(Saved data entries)
_ _ _

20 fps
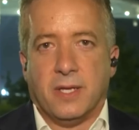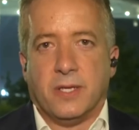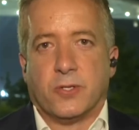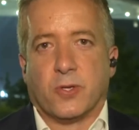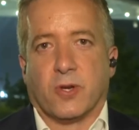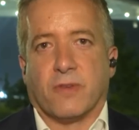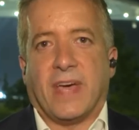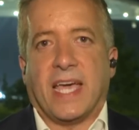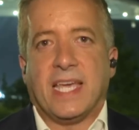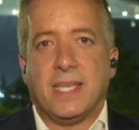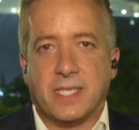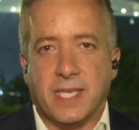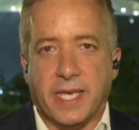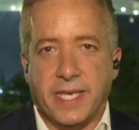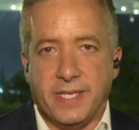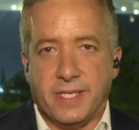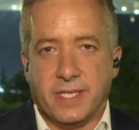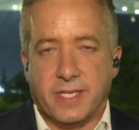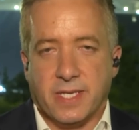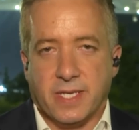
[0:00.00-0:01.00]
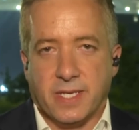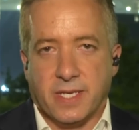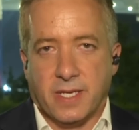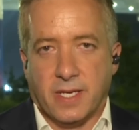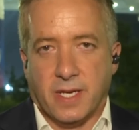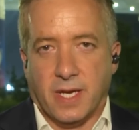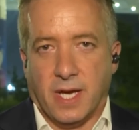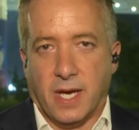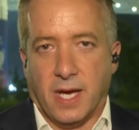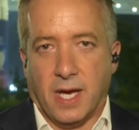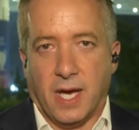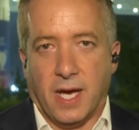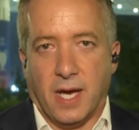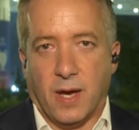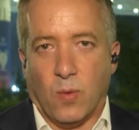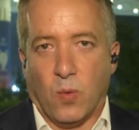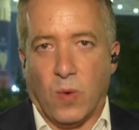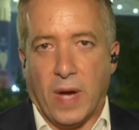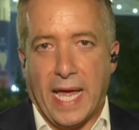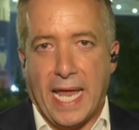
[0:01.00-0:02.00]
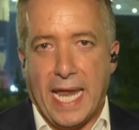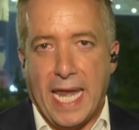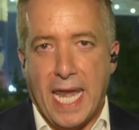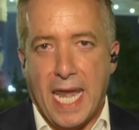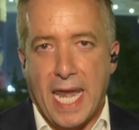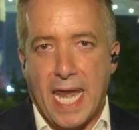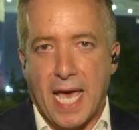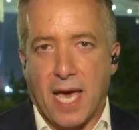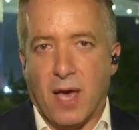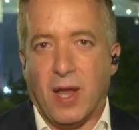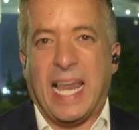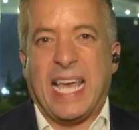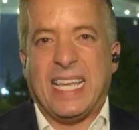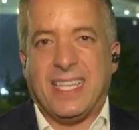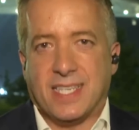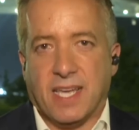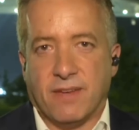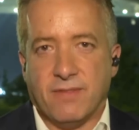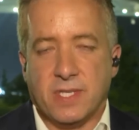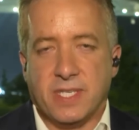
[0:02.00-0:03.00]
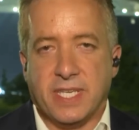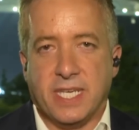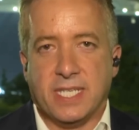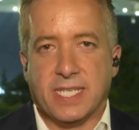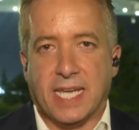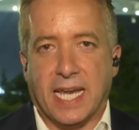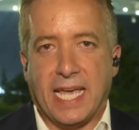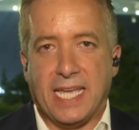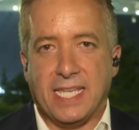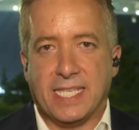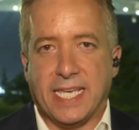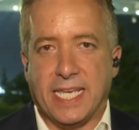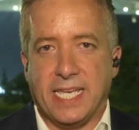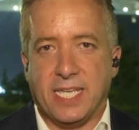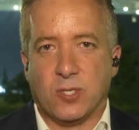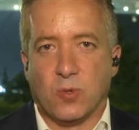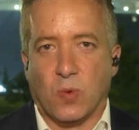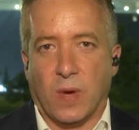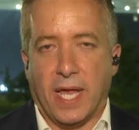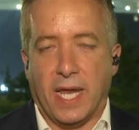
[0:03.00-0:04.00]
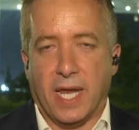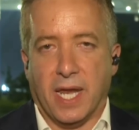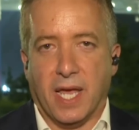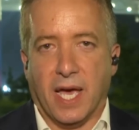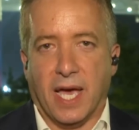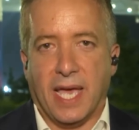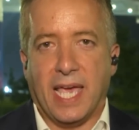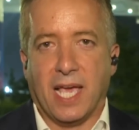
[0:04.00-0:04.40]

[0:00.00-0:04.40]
sort of 80s uh, when uh, late 70s and 80s when uh,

_ _ _

### WHAT YOU WILL DO
Restate each entry word for word, please, but drop any images it holds.

### TASK OUTPUT
20 fps
[0:00.00-0:01.00]
[0:01.00-0:02.00]
[0:02.00-0:03.00]
[0:03.00-0:04.00]
[0:04.00-0:04.40]

[0:00.00-0:04.40]
sort of 80s uh, when uh, late 70s and 80s when uh,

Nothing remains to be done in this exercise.